Last month Google rolled out a Maps’ “match” feature which purported to predict how much you’d like a particular place, like a restaurant or bar. The feature uses the data it has on you, such as the backlog of places it knows you’ve visited, and what it can assess as your dining preferences. Look up Thai food restaurants regularly? Maps will show you similar places in the area with a high-match percentage attached to them.
Yelp and Foursquare have been trying something similar out for years. But both the AI approach and the ‘five star rating’ approach hardly appears to this new generation of users.
Now a startup out of Berlin wants to do something similar, but it wants to crowdsource that information in a simpler, easier way than other apps before it.
The YOBO app (iOS/Android) takes a new approach, likely to appeal to the Millennial and Gen-Z generations. Instead of building its location-based data and recommendations on set words and ratings, it’s using, yes, emojis and photos. What more could the Instagram generation want?
Emojis are used billion of a times a day and have been described as the fastest growing language in history. Many people, young people especially, find it easier to communicate using its smiley faces and icons than text. We saw Apple introduce Animojis and this trend is expected to grow even further. YOBO is using emojis as training data for people’s preferences for places.
There’s another problem the app is trying to solve: the fact that many places that might have been previously worth visiting are now crowded with tourists.
As co-founder Tobias Szarowicz says: “Because we were using Yelp, Foursquare, Tripadvisor and Google to plan a weekend trip to Prague, we ended up with the same annoying stag party at almost every place we went. The reason for that was simple: we all put the same popular bars, restaurants and clubs on our list and ended up at the most touristic places in town. This experience made us think about how we could use technology to personalise the real hyperlocal world around us, so people could feel local wherever they are.” YOBO is now live on iOS with users sharing across major cities like Berlin, Hamburg, London and Amsterdam.
The idea is that users share photos of locations and rate and categorise these places using emojis. These posts are then compiled into other users’ individual recommendations based on their current location. Over time, the app also claims to learn the habits of its users and recommends only places that suit them personally – along with considering the weather, the time-of-day, their activity and personal preferences.
Using Emojis to rate places is a simple and fast way for people can express their emotions. Because they are likely to get more data down to its ease of use, YOBO can use machine learning to begin to recommend local spots the user might personally like rather than just the most popular ones.
This problem about location popularity was acutely illustrated recently when “The Shed at Dulwich” became the No. 1 restaurant on TripAdvisor earlier this year. The problem was, it was fake. A London-based writer wanted to illustrate how easy it is to manipulate review sites like TripAdvisor, Yelp, Foursquare and Google, by pushing an entirely non-existent restaurant to the top spot in London. And he achieved it.

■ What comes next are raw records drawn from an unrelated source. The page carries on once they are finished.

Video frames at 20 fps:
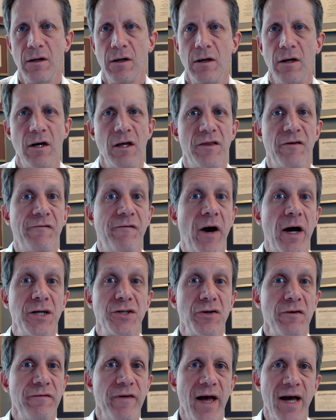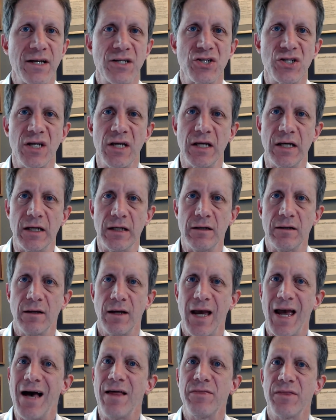The Pfizer vaccine
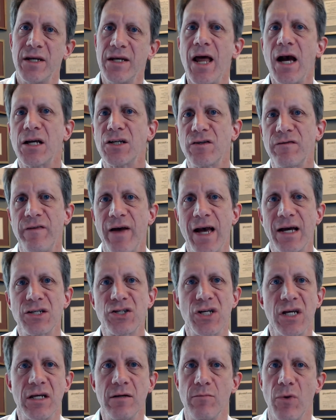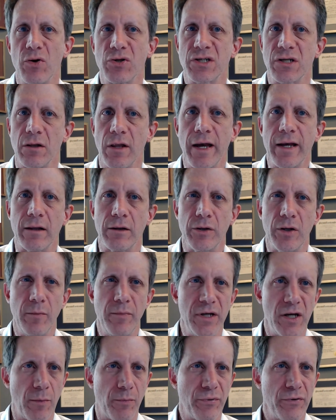and the next vaccine most likely to
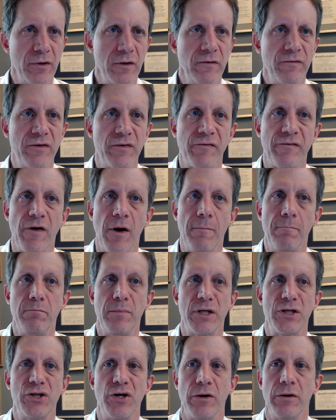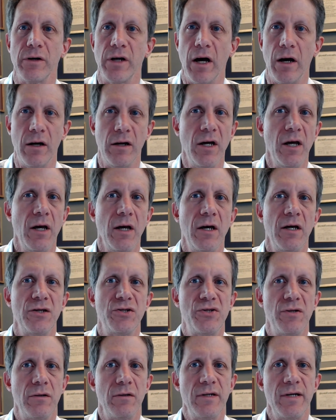be approved from Moderna
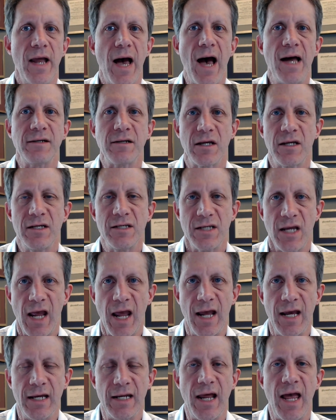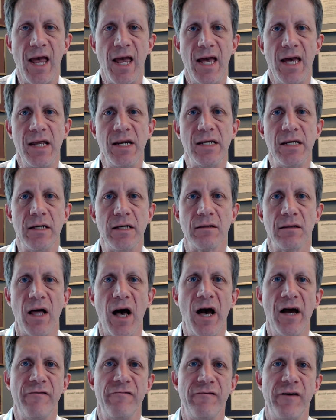do not contain any
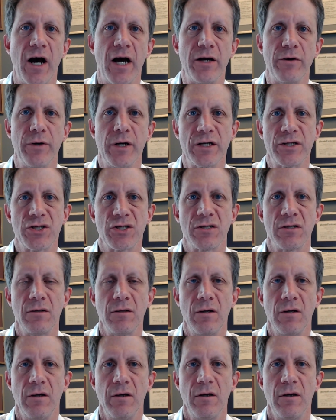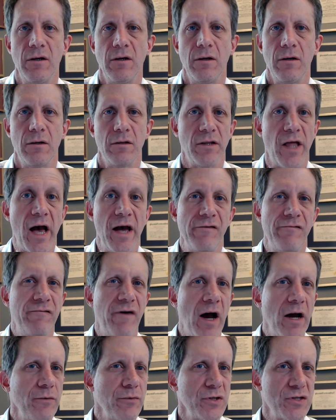live virus. Live
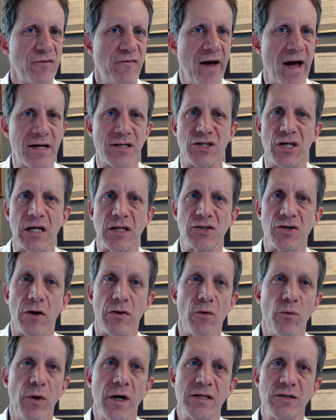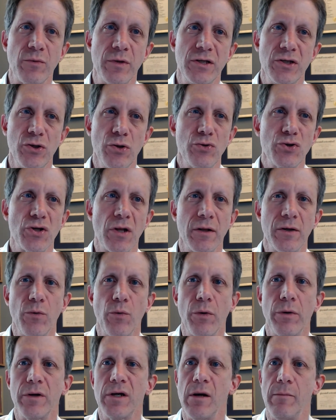virus vaccines are the ones we usually
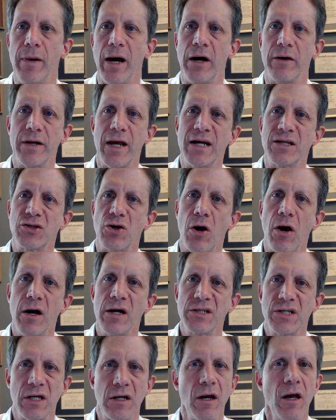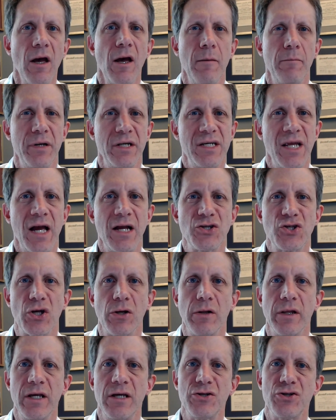worry about as causing
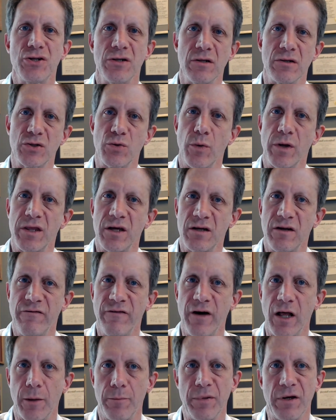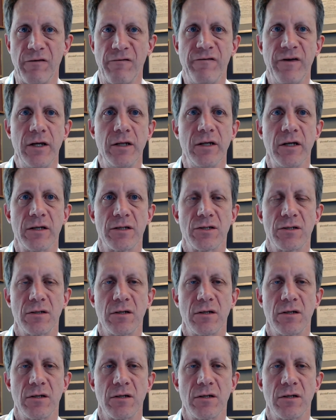potential issues with a developing fetus.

The makers of YOBO say this wouldn’t be possible because, on YOBO, users who rate things always need to be near the place they are rating.
Here’s how Yobo works:
Think of a hyperlocal Instagram: People anonymously share pictures of their favourite local places like restaurants, bars, etc. and use up to 3 emojis to rate the place and express their feelings. No typing of text. The platform’s machine learning then uses those emojis to rate the place.

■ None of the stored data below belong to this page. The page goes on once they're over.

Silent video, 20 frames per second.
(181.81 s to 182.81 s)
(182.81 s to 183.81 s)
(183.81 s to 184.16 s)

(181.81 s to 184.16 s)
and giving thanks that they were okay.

Additionally, using image recognition, the app can draw conclusions on the nature of a specific place. For example, if someone shares a photo of a cup of coffee, the app knows that people can get coffee at that location and can categorise it as a breakfast or lunch place. YOBO claims this works for any specific food or any other object recognised on a picture. All recommendations are shown in a personalised places-feed.
By tapping on a specific place, the user gets presented with more details about it. Together with a gallery of images and a map, all additional information is displayed visually in an emoji cloud. The bigger the emoji the more relevant it is.
On the profile-page users can find the whole collection of places they shared and ‘bucket-listed’. The specific local taste of each user is displayed in an emoji-cloud on top of the profile page. The bigger the emoji the more relevant it is for the user’s individual taste. You can’t ‘follow’ someone on the app in the way you do on Twitter, but if someone posts a photo he or she will get notified if someone else rated that photo with emojis.
Unlike Yelp, Tripadvisor, Google, Foursquare YOBO is 100% visual. All information about a place is displayed in pictures and emojis, no text at all. For the generation it’s targeting, that speaks to their world.
How the app plans to make money is to be explored, but the startup believes there is still no efficient and convenient marketing solutions for local owner-managed businesses, so in theory they could build-in more personalised discounts to venues.
Last winter the company closed a small pre-seed-round to get the app ready for market and is now raising a seed round to enter new European cities.
The team consists of Tobias Szarowicz (CEO); Anton Kahr (CTO) is an experienced deep-tech developer; Alexander Beer (CPO) a former co-founder of Montredo, a marketplace for luxury watches; and Izabela Zięba (CMO) an expert in performance marketing.